**WHAT TO WORK ON**. Find the line with "[00:00:04.00]" in the records below. Copy it and every line after it, up to and including the line with "[00:00:09.00]".

**RECORDS**.
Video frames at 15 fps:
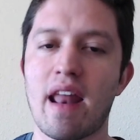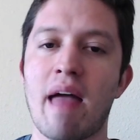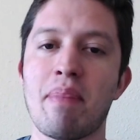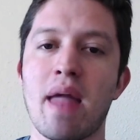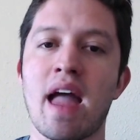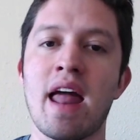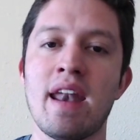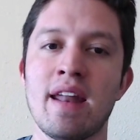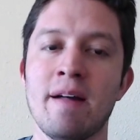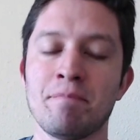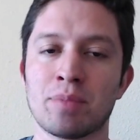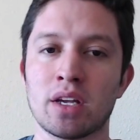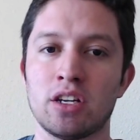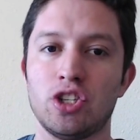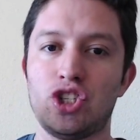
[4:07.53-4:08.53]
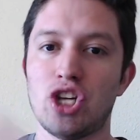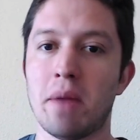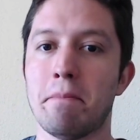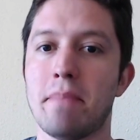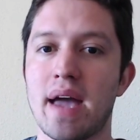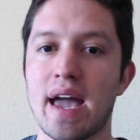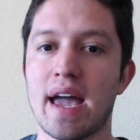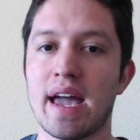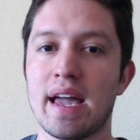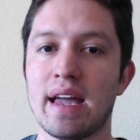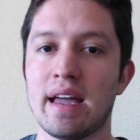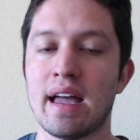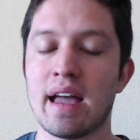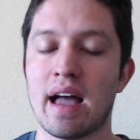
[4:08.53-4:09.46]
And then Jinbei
--
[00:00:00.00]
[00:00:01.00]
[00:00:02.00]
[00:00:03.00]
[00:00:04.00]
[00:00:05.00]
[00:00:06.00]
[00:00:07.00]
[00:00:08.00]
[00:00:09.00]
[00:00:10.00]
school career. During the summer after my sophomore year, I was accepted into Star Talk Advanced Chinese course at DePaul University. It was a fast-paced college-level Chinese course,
==
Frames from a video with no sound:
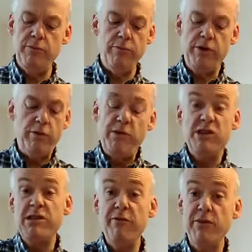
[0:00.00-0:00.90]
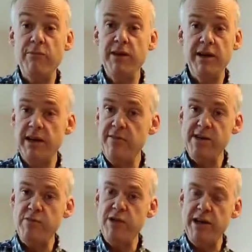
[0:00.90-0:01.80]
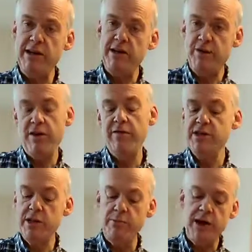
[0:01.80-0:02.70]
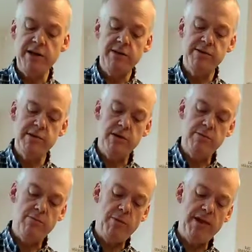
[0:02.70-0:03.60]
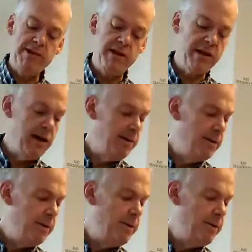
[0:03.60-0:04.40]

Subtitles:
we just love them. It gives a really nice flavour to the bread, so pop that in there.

**OUTPUT OF THE EXERCISE**.
[00:00:04.00]
[00:00:05.00]
[00:00:06.00]
[00:00:07.00]
[00:00:08.00]
[00:00:09.00]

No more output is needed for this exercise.